The return valve 49 is due to a control signal from the controller 5a opened or closed to control the amount of refrigerant (compressed output) supplied to indoor units A1 and A2.

Next, the operation (variable output power control operation using rate compressors) of the air conditioner of this embodiment will be described with reference to the refrigeration cycle of FIG 2 to be discribed.

In the cooling circuit of in 2 shown air conditioner, the flow direction of the coolant by switching the four-way valve 6 changed to selectively perform each of the cooling and heating operation of the air conditioner. In 2 For example, the flow of the coolant in the cooling process is indicated by solid lines, and the flow of the coolant in the heating process is indicated by dashed lines.

During the cooling or heating operation, the temperature sensors T1 and T2 of each indoor unit detect the temperature at the refrigerant inlet and outlet sides of the indoor heat exchanger 3 and send detection signals to the controller 5a , The control device 5a calculates an environmental load, which for each indoor heat exchanger 3 is required, due to the temperature signals of the temperature sensors T1 and T2 and a set temperature signal, for example, from a remote control 52 , and in accordance with the calculated load, the controller adjusts 5a the degree of opening of the control valve 17 Each indoor unit A1, A2 or controls the output of the coolant control device 5 to thereby perform the coolant control operation.

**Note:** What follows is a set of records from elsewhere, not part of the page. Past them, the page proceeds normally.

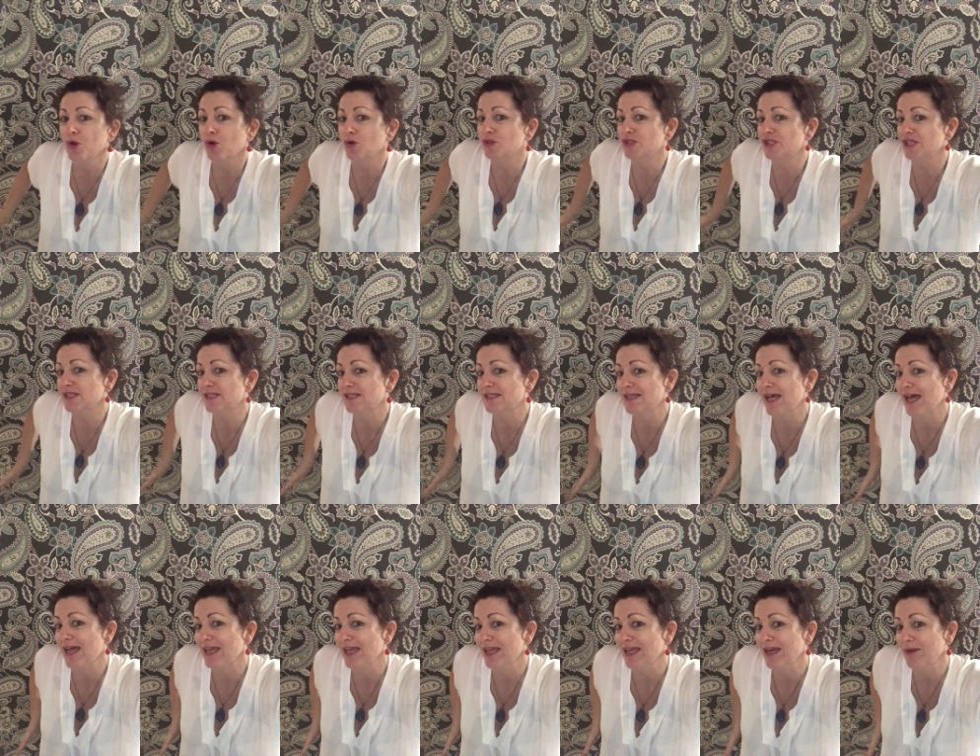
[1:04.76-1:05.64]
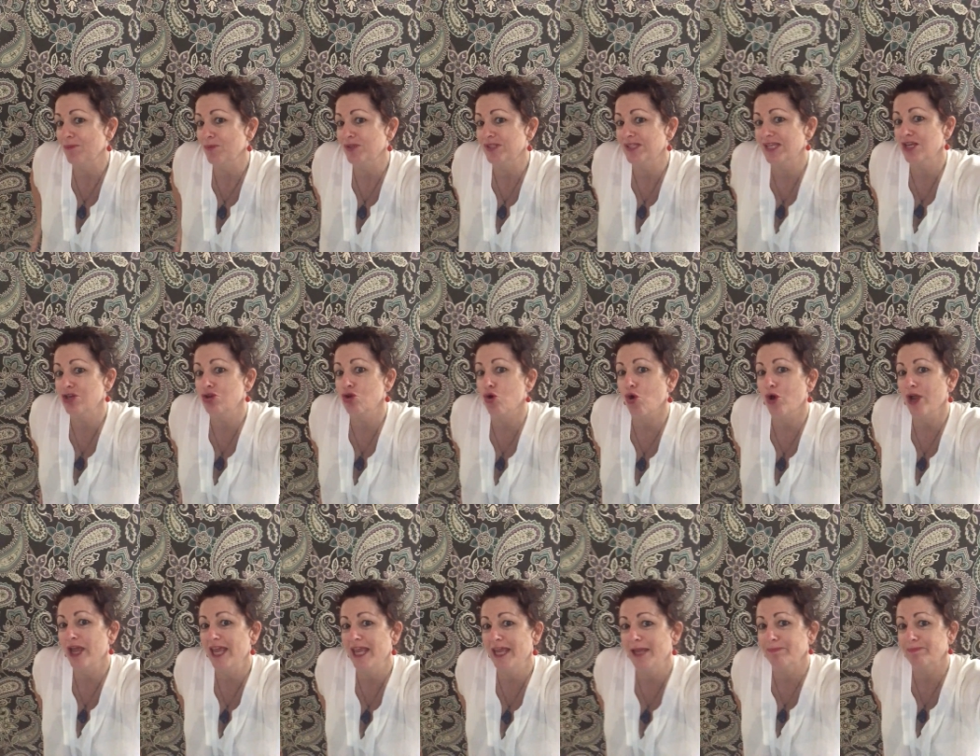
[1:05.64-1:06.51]
or just say it was in your
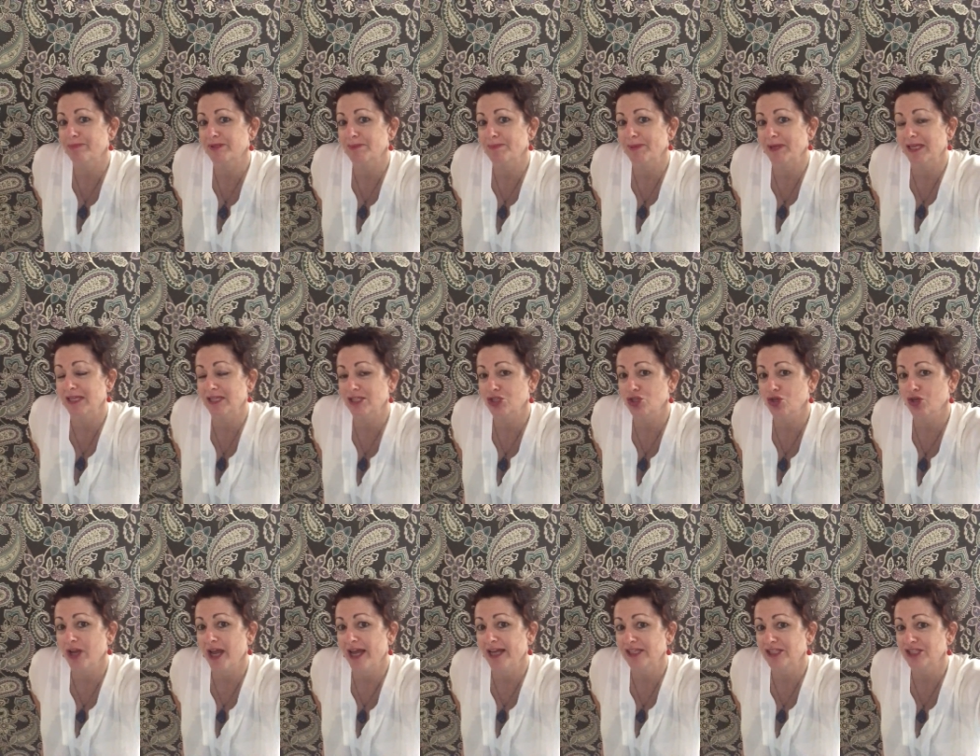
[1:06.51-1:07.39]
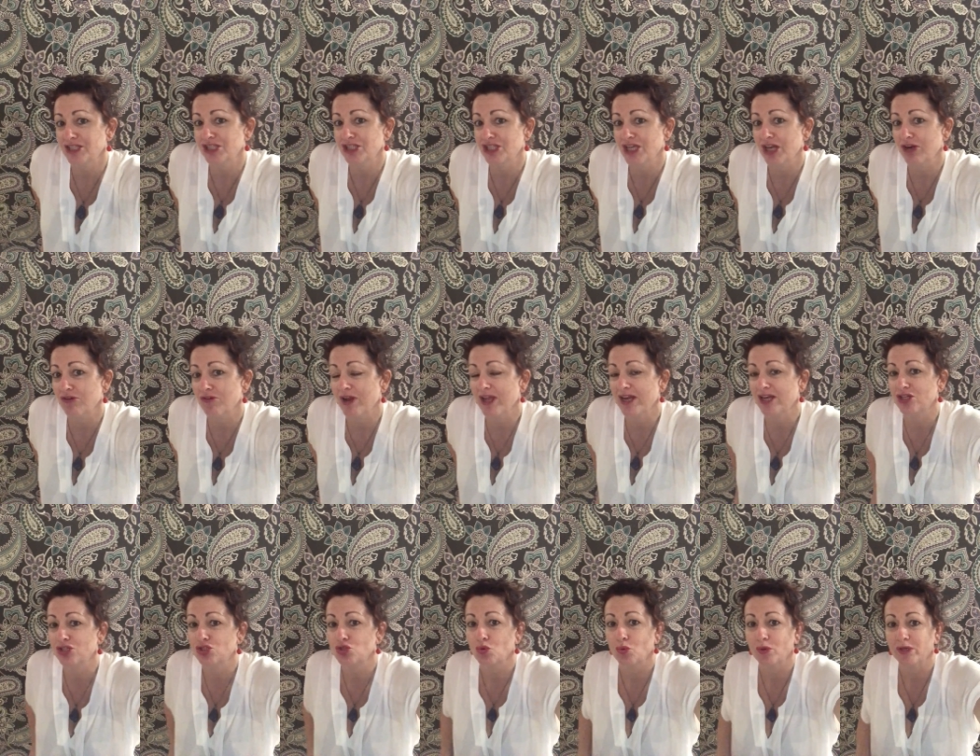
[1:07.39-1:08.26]
hips because you'd had
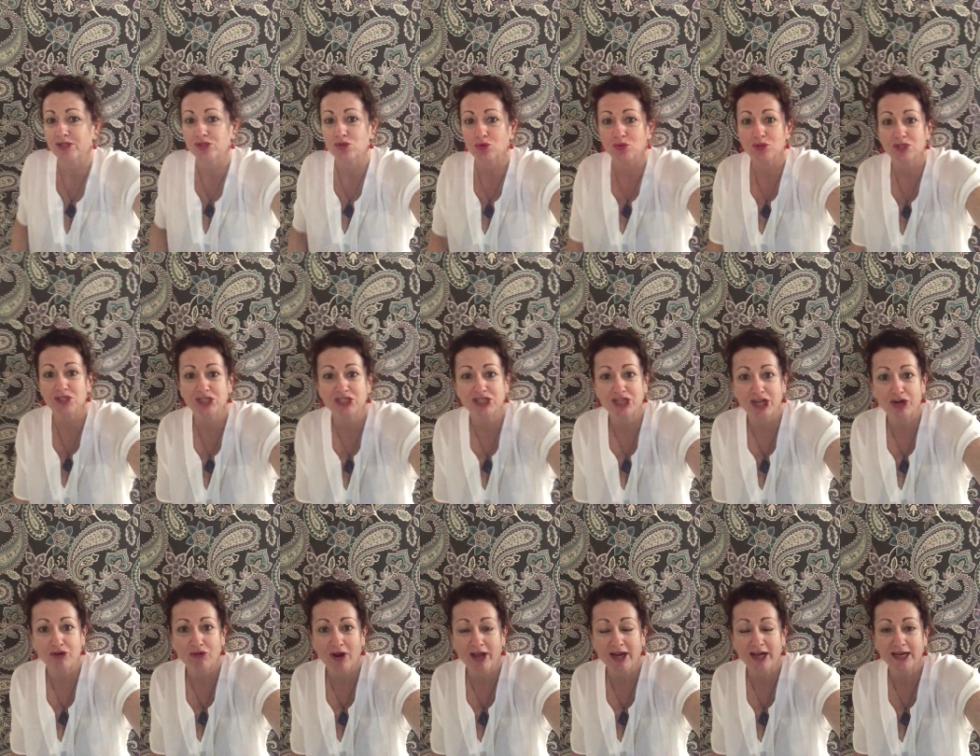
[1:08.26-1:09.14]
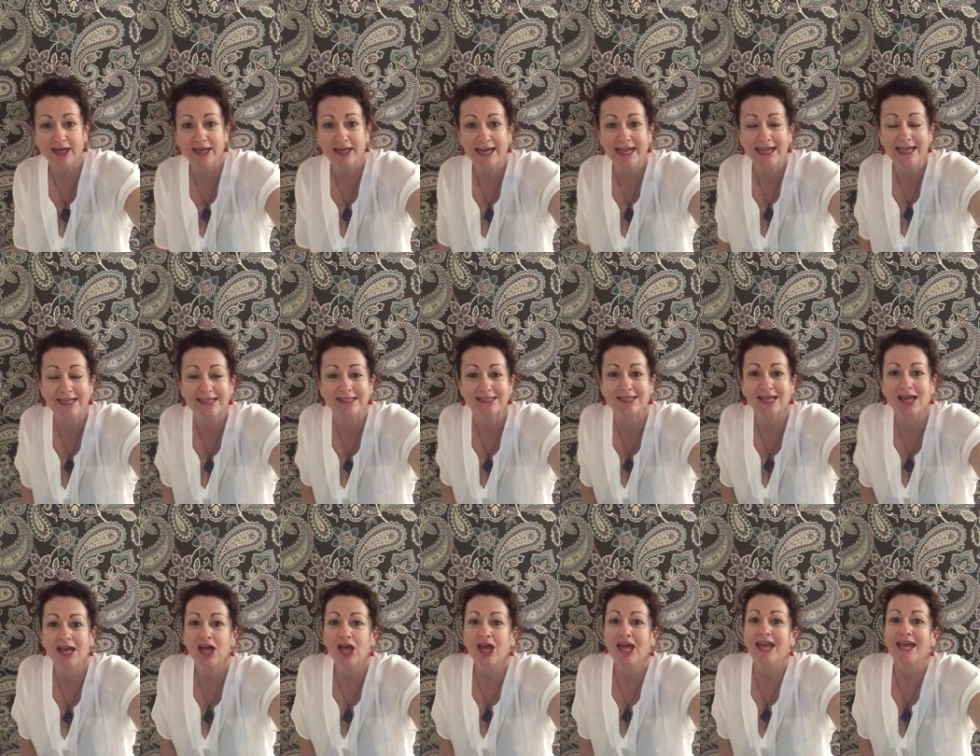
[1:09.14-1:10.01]
degenerated joints or degenerated knees.
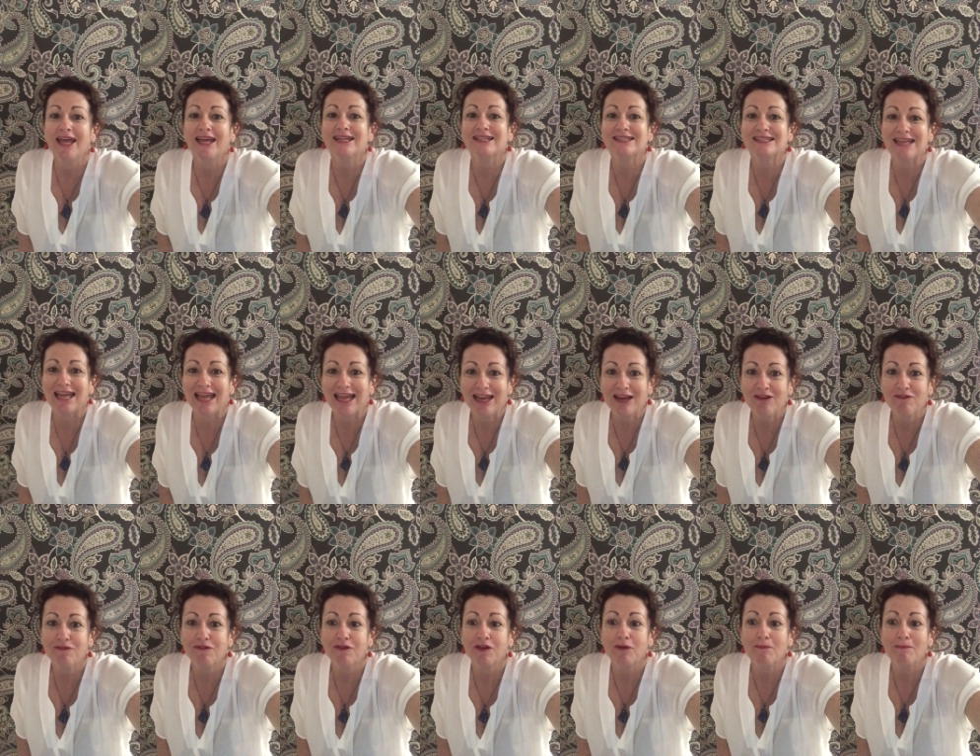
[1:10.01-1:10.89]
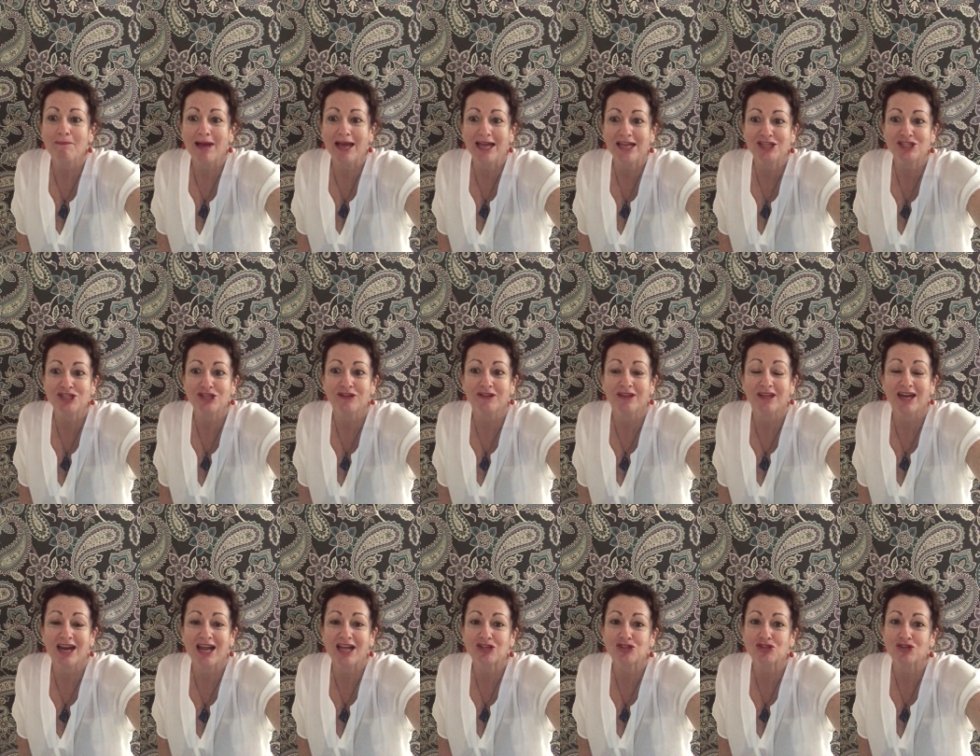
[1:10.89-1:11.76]
It's inflammation
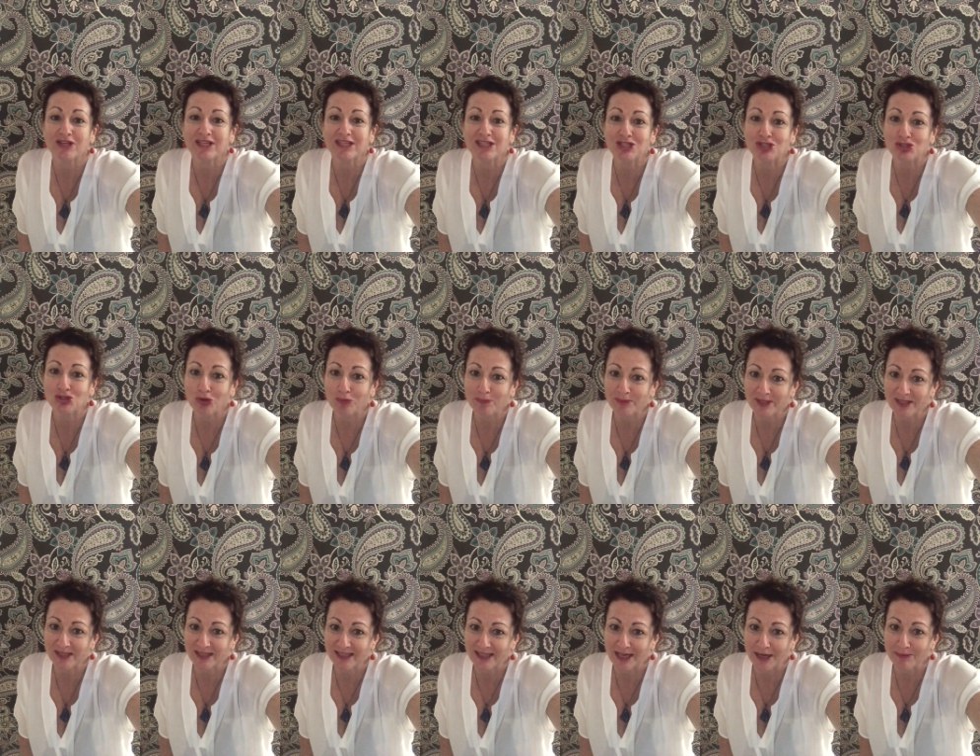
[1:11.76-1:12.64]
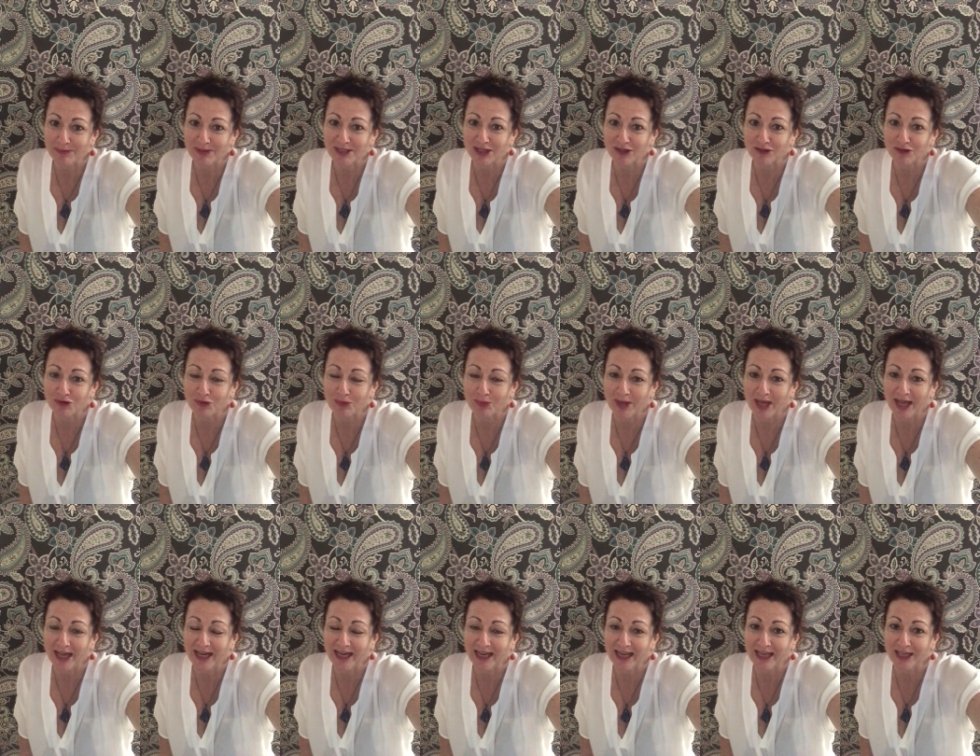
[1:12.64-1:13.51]
that actually stops the stem cells from
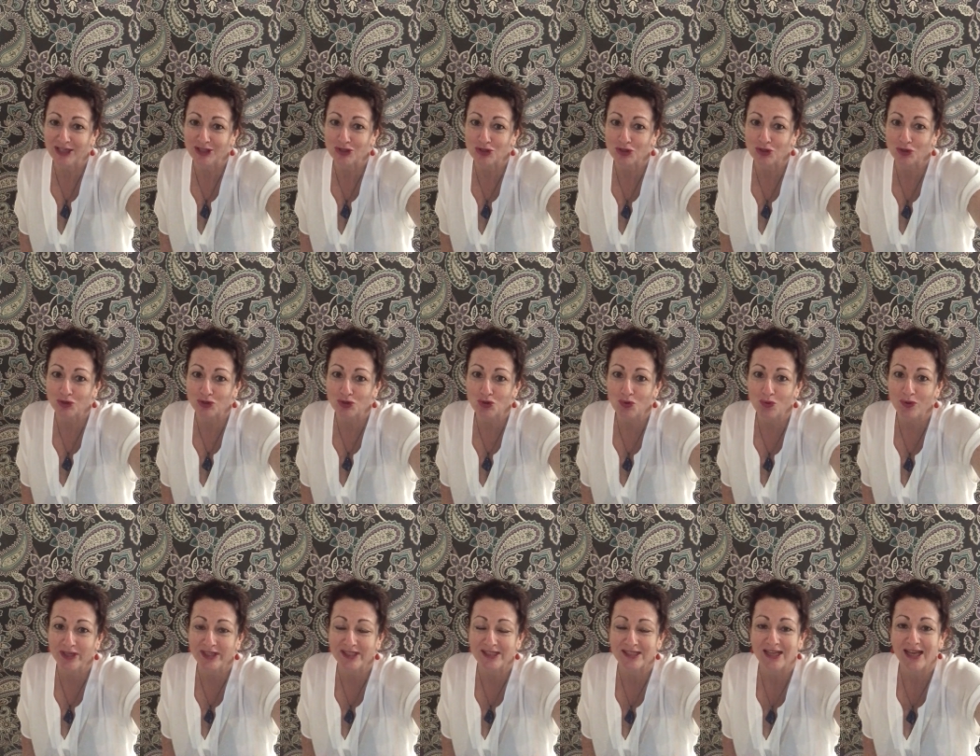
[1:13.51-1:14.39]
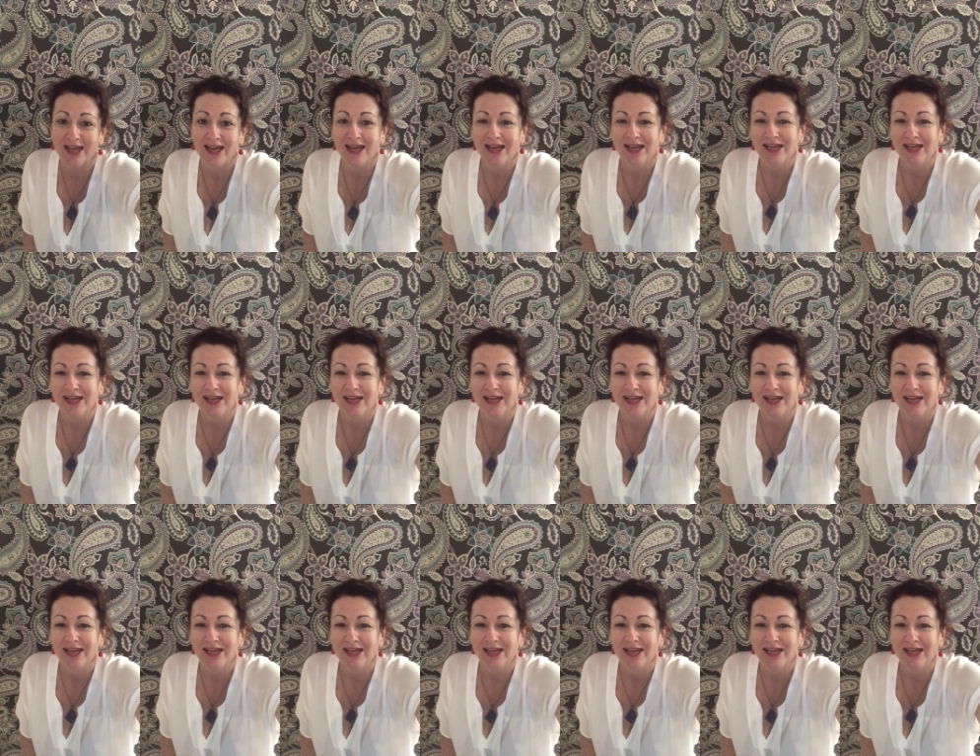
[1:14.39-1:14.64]
getting into your joints.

When next intended a coolant control method to be discribed.

As in 6 is shown, first controls the controller 5a the degree of opening of the control valve 17 due to the load detected in step S1. Subsequently, in step S2, it is judged whether the load is within a predetermined range (height). Specifically, it is judged whether the difference | T0 - T3 | between the room temperature T0 and the set temperature T3 (via a remote control 52 determined by a user) is less than a predetermined value F. If the difference | T0 - T3 | is judged to be below the predetermined value F, the process returns to step S1. On the other hand, if the difference | T0 - T3 | is judged to be greater than the predetermined value F, the process goes to step S3 to perform the power control with the coolant control apparatus 5 perform.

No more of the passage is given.